REPUBLIKA.CO.ID, JENEWA-- Pascapemerintahan junta, Myanmar mulai membuka hubungan ekonomi yang sempat jalan ditempat. Peraih Nobel Perdamaian, Aung San Suu Kyi meminta investasi asing di Myanmar harus sejalan dengan tujuan demokrasi, Kamis (14/6). Suu Kyi dalam perjalanan pertamanya ke Eropa selama 24 tahun terakhir menyatakan, dibukanya keran investasi di Myanmar adalah hal yang positif selama memihak pada rakyat dan buruh.
Berbicara di Organisasi Buruh Internasional (ILO) di Jenewa, Swiss, Suu Kyi menyampaikan pesan mengenai hak buruh dan tanggung jawab investor. "Saya ingin meminta bantuan dan investasi yang akan menguatkan proses demokrasi,"kata Suu Kyi yang banyak tersenyum kala itu mesti diberitakan sakit karena kelelahan. Ia ingin investasi akan menghasilkan laba yang akan dibagi antara investor dan rakyat.
Dia memilih untuk pergi dulu ke ILO karena kampanye yang tiada henti atas sistem perburuhan di Burma, sebuah kampanye yang dinilai membuat rezim militer terus berada dalam sorotan selama Suu Kyi menjalani tahanan rumah.
Suu Kyi menyadari bahwa negaranya kian dilirik investor asing setelah pemerintah demokrasi terbentuk. Selain itu juga karena dicabutnya sanksi ekonomi terhadap Myanmar. Namun demikian, ia ingin setiap investasi yang masuk harus menonjolkan demokrasi. Bertahun-tahun, Myanmar didera kemiskinan sehingga membutuhkan investasi asing.
"Komunitas internasional mencoba dengan sangat keras untuk membawa negara saya ke dalam demokratisasi dan sekarang tergantung negara kami untuk meresponnya dengan cara yang benar,'' katanya.
Kunjungan Suu Kyi selama dua minggu di Eropa ini, akan dilanjutkan perjalanan ke Swiss dan Oslo.
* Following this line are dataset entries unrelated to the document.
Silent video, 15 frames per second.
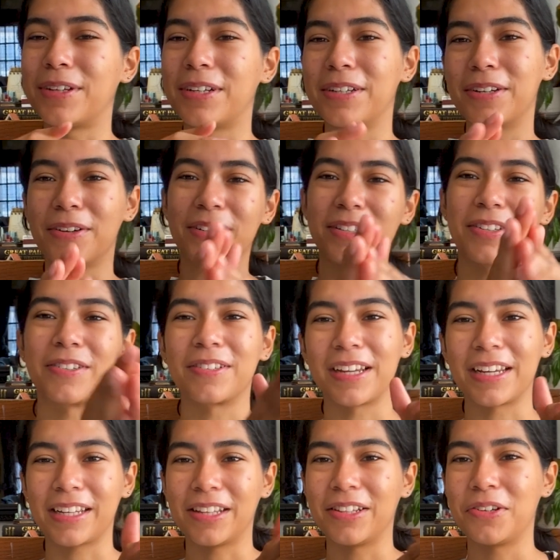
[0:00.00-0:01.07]
you didn't notice, there's
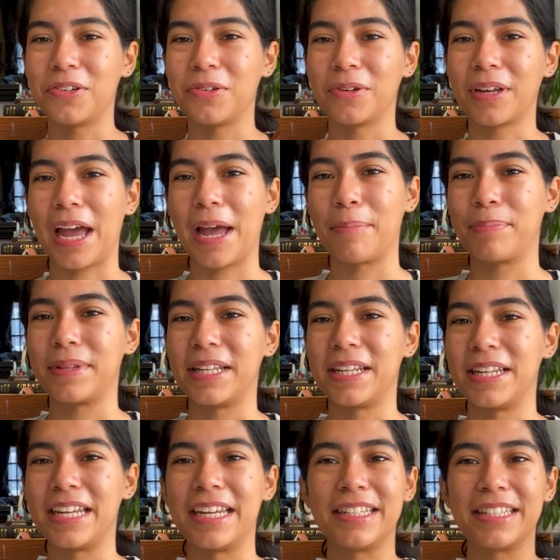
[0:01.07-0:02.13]
like a little gap in the
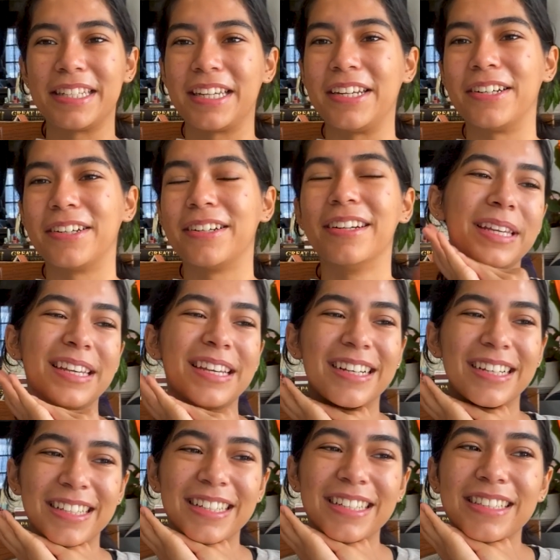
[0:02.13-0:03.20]
dates here
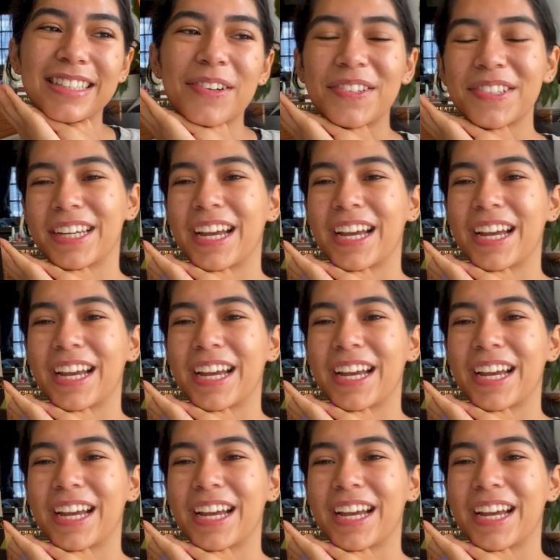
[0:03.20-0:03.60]
because it was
Ia akan memberi pidato tertundanya untuk raihan Nobel Perdamaian pada 1991. Pada saat itu, ia ditahan oleh militer karena memimpin sebuah partai pro-demokrasi untuk pemilu di tahun 1990. Ia juga akan mengunjungi Prancis, Irlandia, dan Inggris untuk berbicara di parlemen dan menerima penghargaan doktor kehormatan dari Oxford.
Suu Kyi sangat berhati-hati untuk menjawab isu sensitif mengenai bentrokan antara Buddha dan Muslim Rohingya di Rakhine barat Myanmar. Suu Kyi menolak mengatakan langsung apakah Muslim Rohingya adalah berkewarganegaraan Myanmar. Menurutnya, masalah ini harus diputuskan oleh aturan hukum.